**Your goal:**
Omit the images and retype the records verbatim.

[Stored data]
--- --- ---
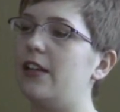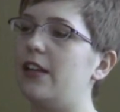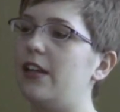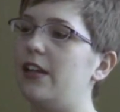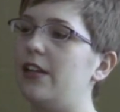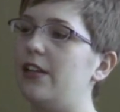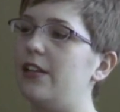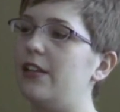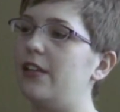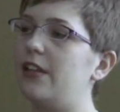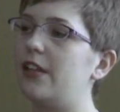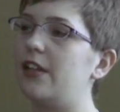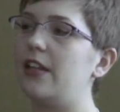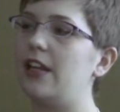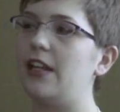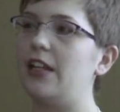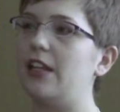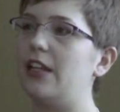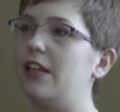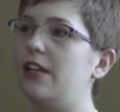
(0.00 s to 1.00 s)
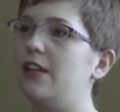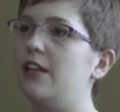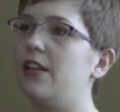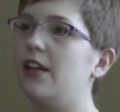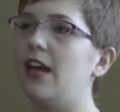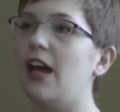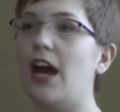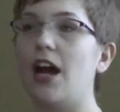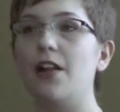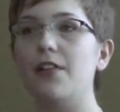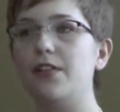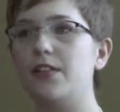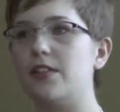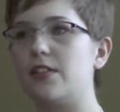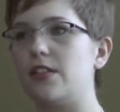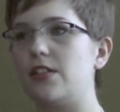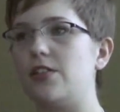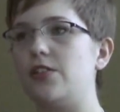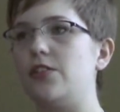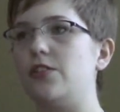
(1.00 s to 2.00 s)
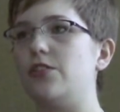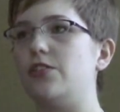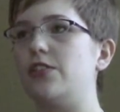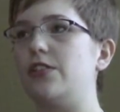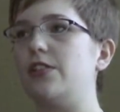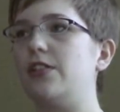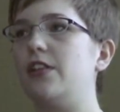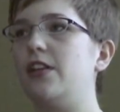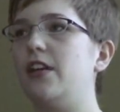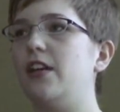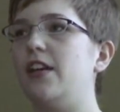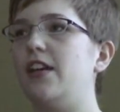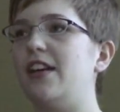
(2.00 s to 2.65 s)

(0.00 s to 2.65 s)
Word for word: in the Canadian Health Institution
--- --- ---
**Output for this task:**
(0.00 s to 1.00 s)
(1.00 s to 2.00 s)
(2.00 s to 2.65 s)

(0.00 s to 2.65 s)
Word for word: in the Canadian Health Institution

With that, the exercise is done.